Porous silicon layers form broadband mirrors
A research team based at the University of New South Wales (Sydney, Australia) has designed, fabricated, and tested laser mirrors made entirely from porous silicon (PSi).
A research team based at the University of New South Wales (Sydney, Australia) has designed, fabricated, and tested laser mirrors made entirely from porous silicon (PSi). This new fabrication technique can produce very broadband mirrors at a low cost and could also be used to produce very large mirrors. The optics tested so far include high reflectors and output couplers for continuous-wave and modelocked Ti:sapphire lasers operating between 730 and 940 nm, as well as for dye lasers. The team claims that the optics did not introduce measurable dispersion and were not damaged by relatively high optical powers.
Refractive index is a function of porosity in PSi. The principle of the production technique is to electrochemically etch alternating layers of high and low porosity, and hence refractive index, into the silicon substrate to make a multilayer reflector. To produce mirrors with broad spectral bandwidth, the ratio between the refractive indices of the high and low refractive-index layers must be large. The highest practically achievable ratio is 2.86/1.33 at 780 nm, which corresponds to a porosity ratio of 27%/85%. Porosity is limited at the top end by the mechanical instability of highly porous structures, and at the bottom end by the slow etching rates that have to be used to create controlled low porosity.
Reflectivity spectra of a porous-silicon (PSi) high reflector and output coupler show good efficiency (top). A range of PSi mirrors illustrates the various spectral capabilities of the technology (bottom).
Mike Gal's New South Wales team uses highly boron-doped p+-type (100) silicon wafers as the starting material. The silicon substrate is electrochemically etched in a solution of 35% hydrofluoric acid, using an electrolyte at -22.5°C. Gal maintains that this low-temperature process ensures a more homogenous porosity, which in turn produces less scattering and therefore better-quality optics.
The high-reflection mirror for the Ti:sapphire laser was fabricated with porosities of around 34% and 77% for the high- and low-refractive-index layers respectively. The measured reflectivity of the mirror was more than 98% between 730 and 1000 nm, which means that a single mirror pair could be used to cover the complete tuning range of the laser. Reflectivity was between 99.4% and 99.5% around the spectral peak of the gain curve of Ti:sapphire, which is between 760 and 800 nm. Producing a partially transmitting optic for the output coupler is more complicated because the silicon substrate absorbs light in that spectral region. To get around this problem, the etched multilayer output-coupler structure is lifted from its substrate by applying a current pulse. The mirror can then be attached to a different substrate, such as quartz, which has no absorption bands in the wavelength range of the output. Gal believes a similar technique could be used to make spherical PSi mirrors, attaching the etched mirror to curved substrates.

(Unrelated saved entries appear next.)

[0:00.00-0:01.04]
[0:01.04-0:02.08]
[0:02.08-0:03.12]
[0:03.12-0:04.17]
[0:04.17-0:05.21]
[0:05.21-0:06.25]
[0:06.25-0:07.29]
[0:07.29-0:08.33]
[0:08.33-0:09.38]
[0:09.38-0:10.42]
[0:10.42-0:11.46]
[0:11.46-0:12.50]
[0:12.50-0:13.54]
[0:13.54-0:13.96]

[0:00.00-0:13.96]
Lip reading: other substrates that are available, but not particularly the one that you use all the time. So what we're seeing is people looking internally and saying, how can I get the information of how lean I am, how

The PSi mirrors have been tested by the team in a commercial 5-W argon-ion-laser-pumped Ti:sapphire laser in both continuous-wave and modelocked types of operation. The optics produced stable output power and produced 80-fs pulses of modelocked light, which was the same as the pulse length achieved with the commercially produced mirrors. There weren't any apparent signs of deterioration in any aspect of performance over the three-month period of the trial. Mirrors have also been tested on a dye laser with 6G-rhodamine dye.
Compared with evaporators used in conventional multilayer mirror-production methods, the relatively low-cost capital equipment makes PSi mirrors an attractive proposition. In addition, flexibility offers technical advantages. Gal explains where he hopes to take this technology. "The refractive index of PSi can be continuously varied, not only in discrete steps as with most other systems," he says. "For example, we can make sinusoidal or exponential refractive-index profiles, among others. This continuous variation of the refractive index gives us extra flexibility in the design of new optical structures. Porous silicon is an excellent optical material that should be seriously considered for devices in the near-IR and IR part of the spectrum."
Team member Peter Reece outlined another way forward for PSi mirrors. "We believe that PSi will allow us to make integrated optical devices on silicon wafers," he says. "We are now working on integrating PSi mirrors with silicon-based light-emitting structures to make a silicon-based laser."